A Q&A with evolutionary, computational biologist Trevor Bedford
Bedford explains how he came to do what he does — and just what that entails.
How COVID-19 has opened science
Bedford is an advocate for open science and the quick release of vital information from research on epidemics.
Tracking a pandemic: Q&A with a COVID-19 detective
Bedford talks about his early detective work to track COVID-19.
About Nextstrain: A software tool for tracking viral outbreaks
This platform, co-developed by Bedford, makes it easier to share and analyze genetic data of spreading viruses.
Follow Bedford on Twitter: @trvrb
“Trevor Bedford raised the bar for scientific creativity and defined an entirely new way to think about innovation while also leveraging existing technology and communication platforms,” said Dr. Tom Lynch, president and director of Fred Hutch and holder of the Raisbeck Endowed Chair. “Our community, far beyond the walls of Fred Hutch, is benefitting greatly from his contributions.”

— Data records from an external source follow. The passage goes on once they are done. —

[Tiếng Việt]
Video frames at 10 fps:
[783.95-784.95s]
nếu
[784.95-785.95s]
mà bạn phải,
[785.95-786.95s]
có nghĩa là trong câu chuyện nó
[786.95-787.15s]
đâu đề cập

The MacArthur Fellowship Program was established in 1981 and this year’s class recognizes 25 new recipients. Individuals are selected for their originality and dedication to their pursuits. Fred Hutch cell biologist Dr. Mark Roth, known for his research into reversible metabolic hibernation, was named a MacArthur Fellow in 2007.

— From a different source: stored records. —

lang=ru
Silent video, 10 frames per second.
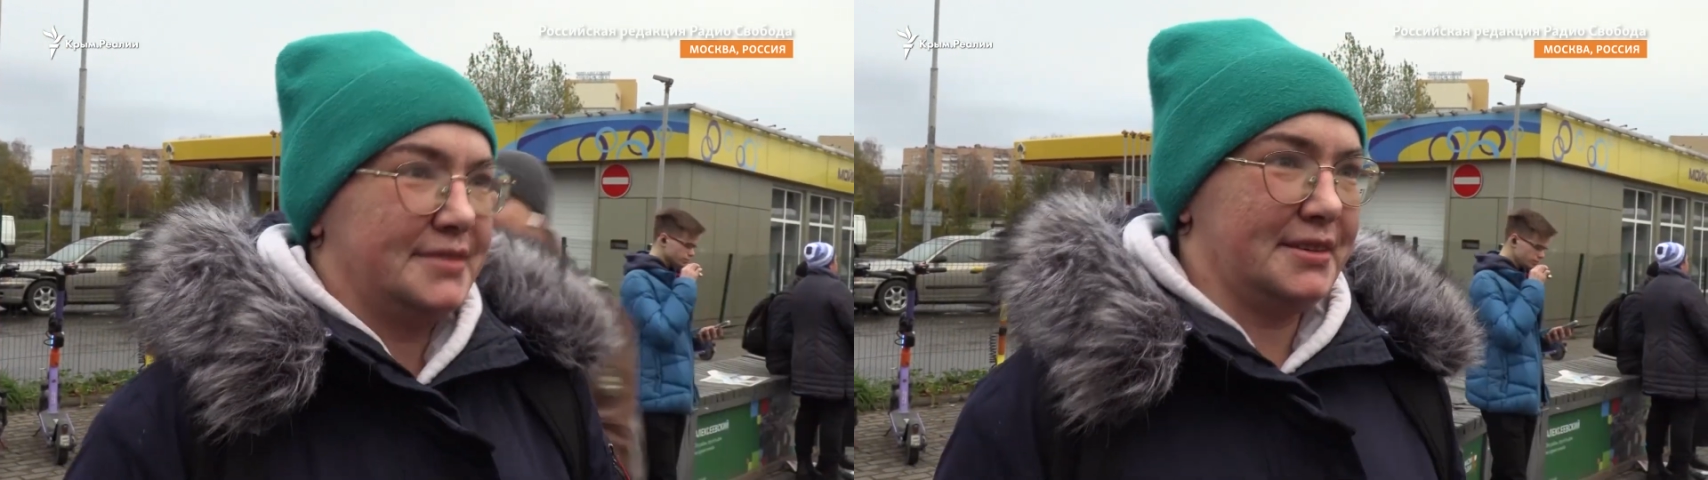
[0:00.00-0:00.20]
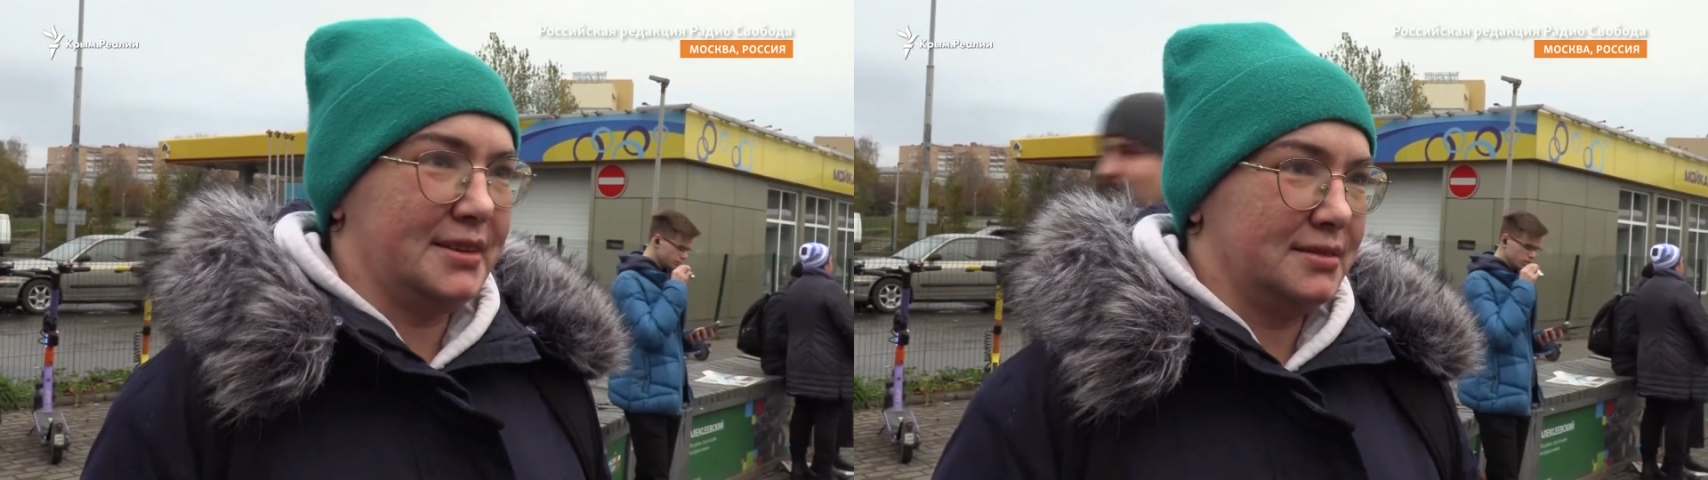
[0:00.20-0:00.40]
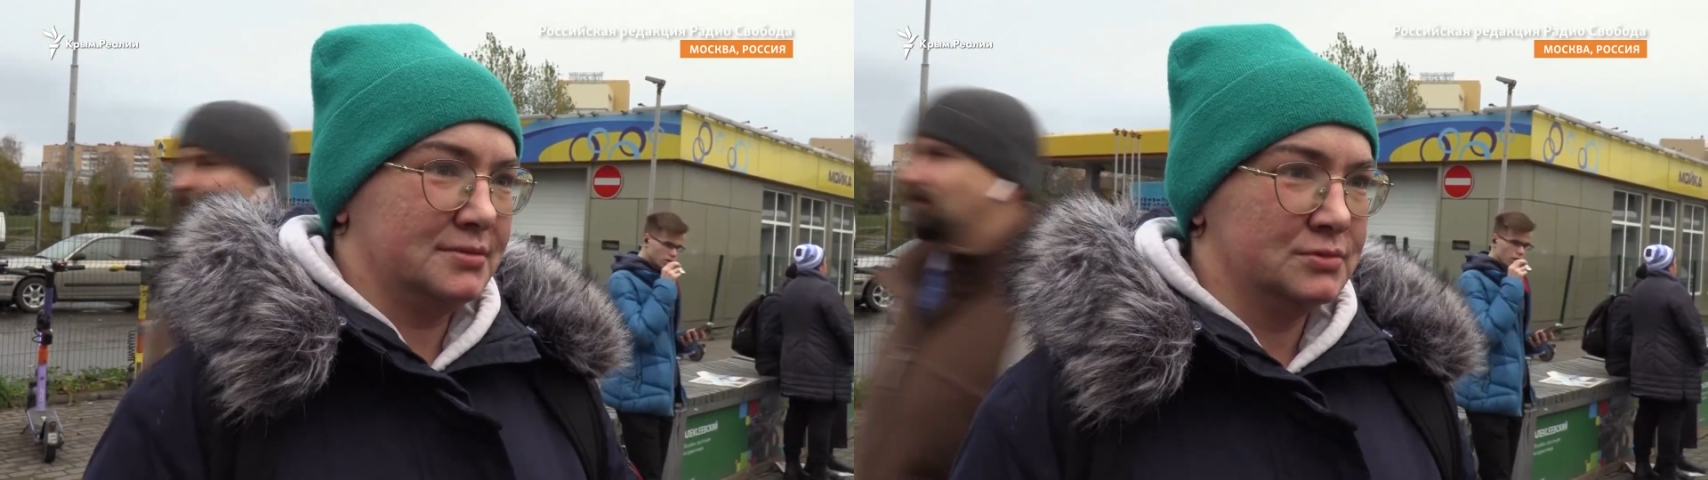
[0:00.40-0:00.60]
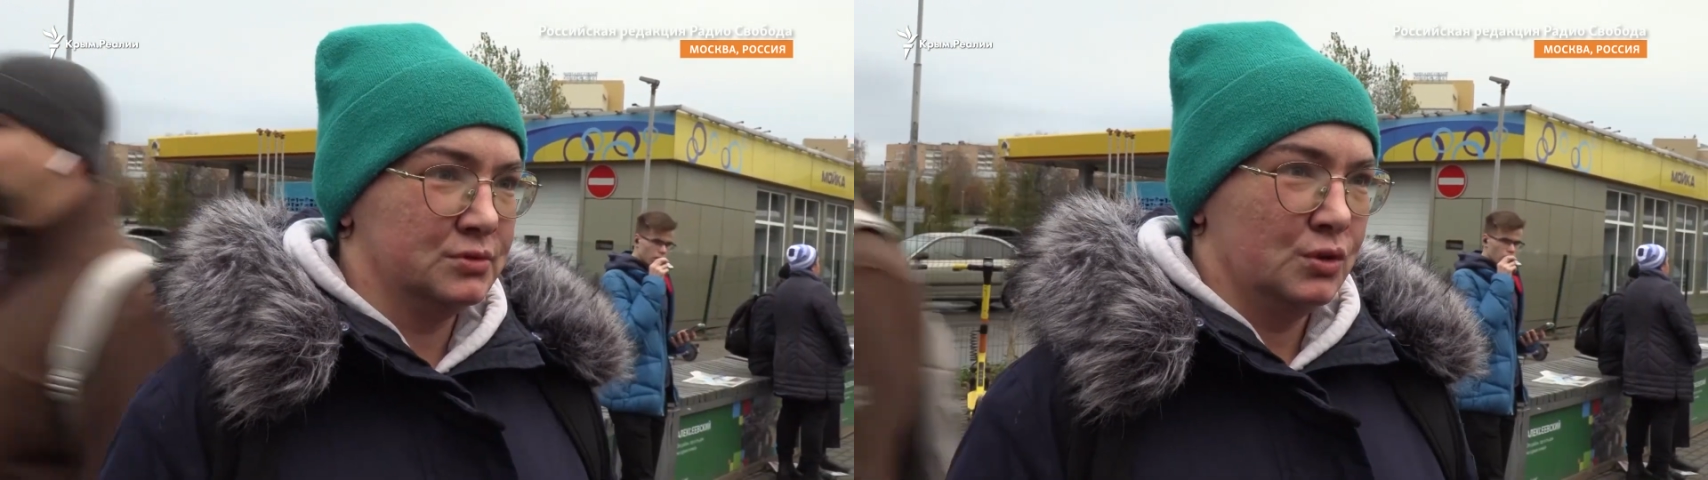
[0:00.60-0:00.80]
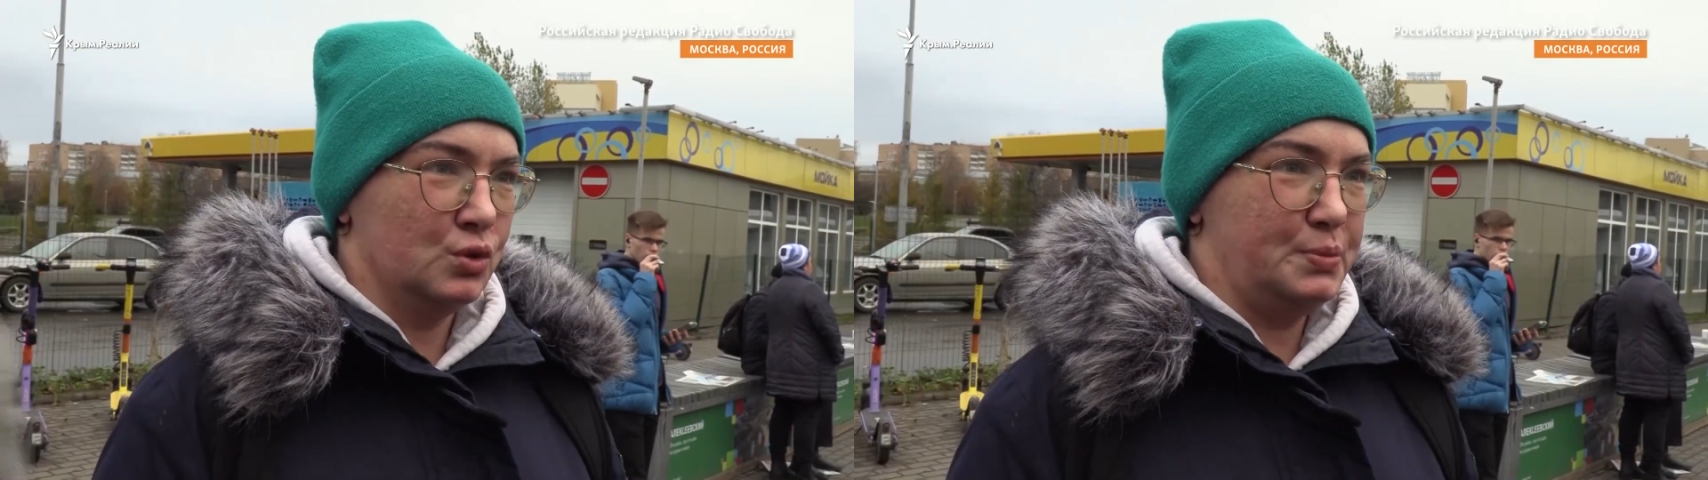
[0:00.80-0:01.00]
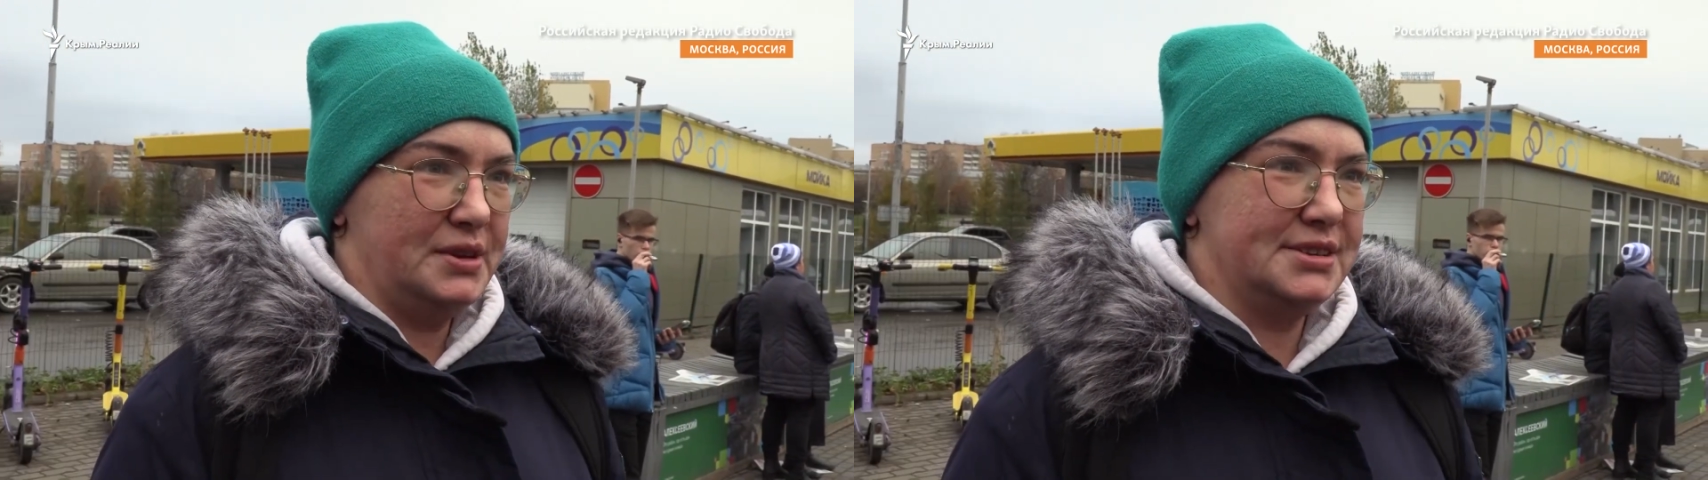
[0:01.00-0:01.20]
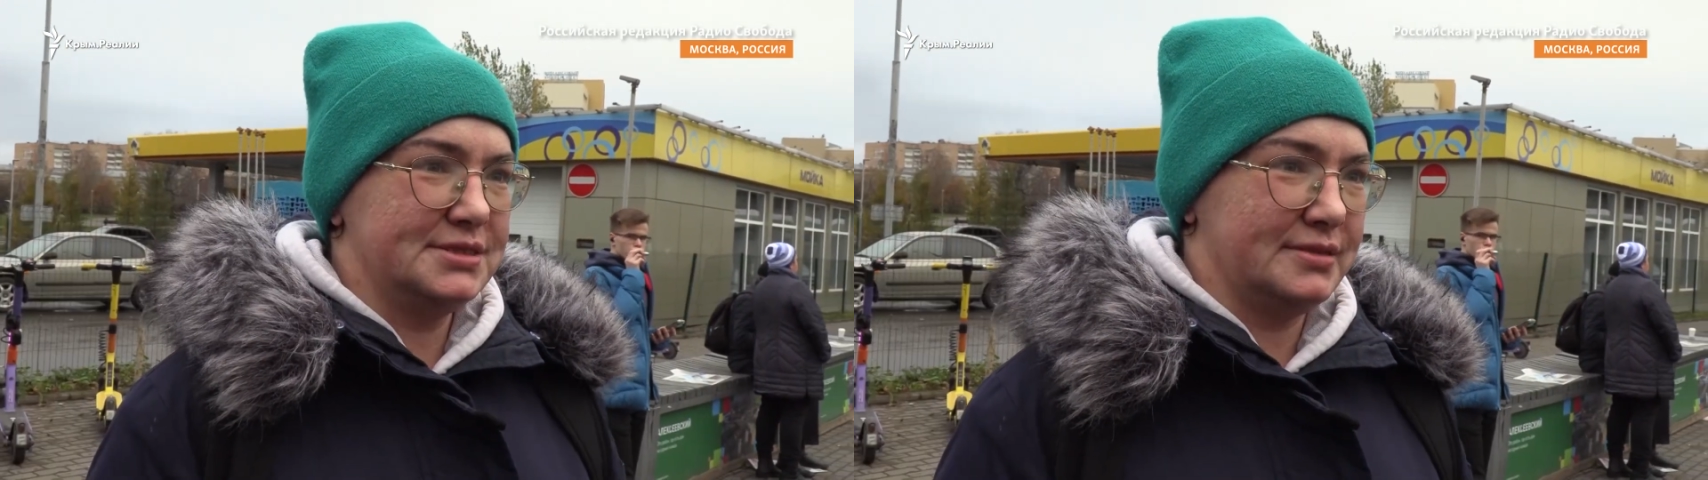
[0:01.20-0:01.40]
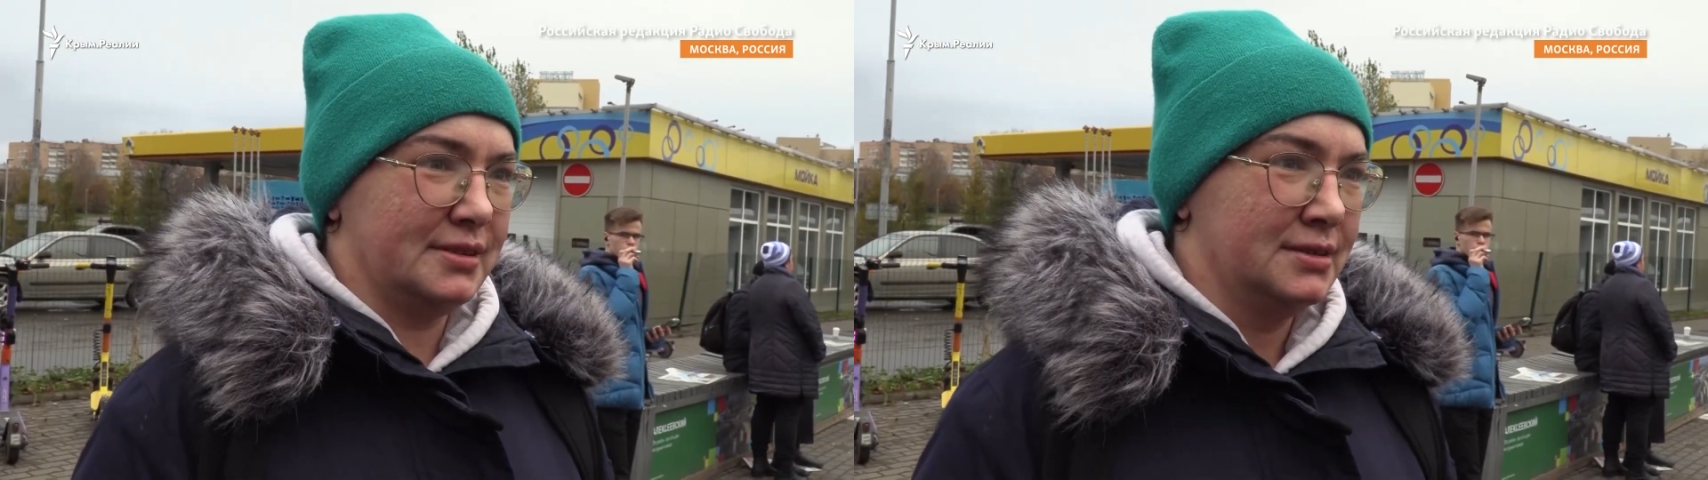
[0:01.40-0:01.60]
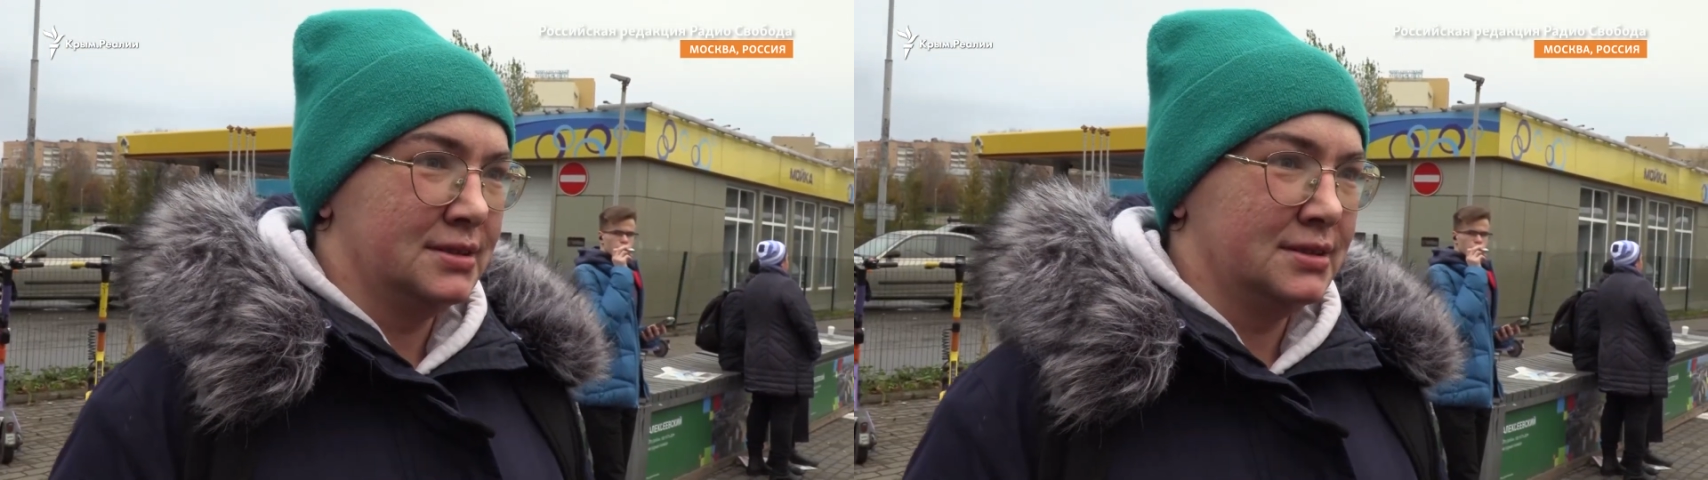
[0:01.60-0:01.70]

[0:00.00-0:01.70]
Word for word: это убийство.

Through Bedford’s data gathering processes, researchers have been able to develop successful strategies for monitoring and controlling infectious diseases. By applying these techniques to document the worldwide spread of COVID-19 and of seasonal flu viruses, his research helps forecast which strains of influenza are likely to be most challenging to humans — data that helps inform the crucial early decisions about which strains to include in annual flu vaccines.
“Trevor is a gifted, creative scientist and communicator. He has humbly taken center stage as a trusted global leader during the COVID-19 pandemic and as a deep thinker in viral phylodynamics and genomic epidemiology,” said Dr. Julie McElrath, senior vice president and director of the Vaccine and Infectious Disease Division at Fred Hutch and holder of the Joel D. Meyers Endowed Chair. “His commitment to open science, public health and diversity have an impact on our daily lives and on our future preparedness against emerging pathogens.”

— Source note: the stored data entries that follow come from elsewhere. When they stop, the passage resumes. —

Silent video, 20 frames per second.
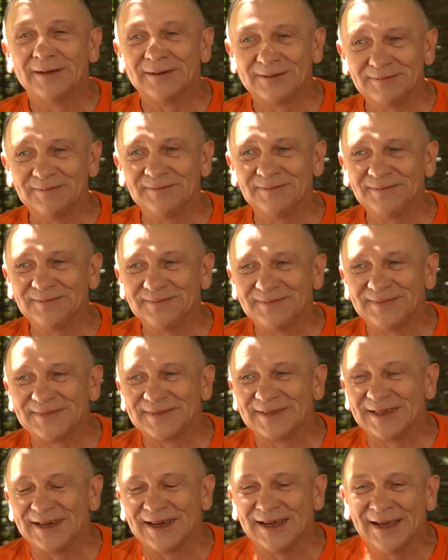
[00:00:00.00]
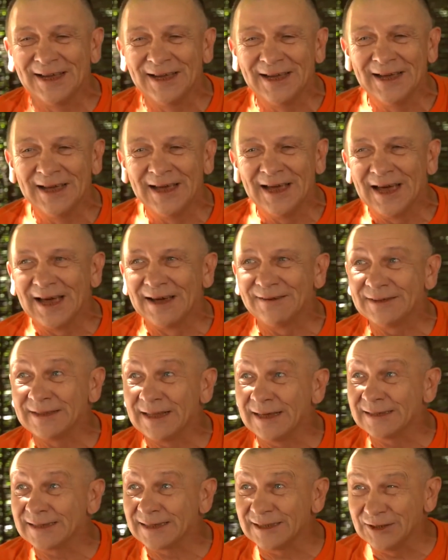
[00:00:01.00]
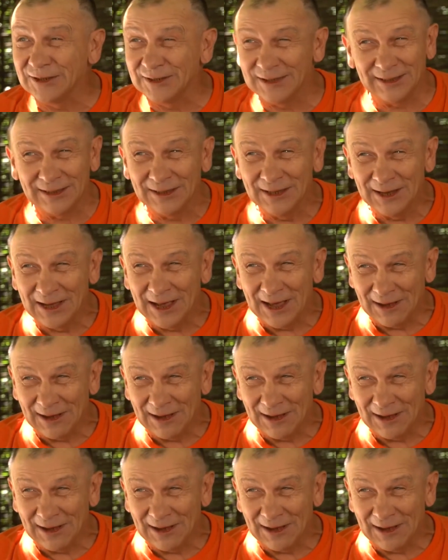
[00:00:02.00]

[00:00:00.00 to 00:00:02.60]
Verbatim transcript: Да. Говорит, а скажите, а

'It's been a trying and tragic 20 months for the world, but the scientific response to the pandemic has been unparalleled. I'm proud to have been able to play a role.'
Bedford recently was named a Howard Hughes Medical Institute Investigator, a coveted honor in biomedical research. He received the Open Science Prize in 2017 and the Pew Biomedical Scholar Award in 2016. Bedford is an affiliate associate professor in the Department of Genome Sciences and the Department of Epidemiology at the University of Washington. He received a Ph.D. in Biology from Harvard University and undergraduate degree from the University of Chicago. Bedford shares insights on Twitter as @trvrb.
“I'm inspired by the degree to which colleagues from all over the world have been able to elevate the field of genomic epidemiology to respond to the pandemic and the emergence of variant viruses,” Bedford said. “I look forward to continued global scientific collaboration in the years to come.”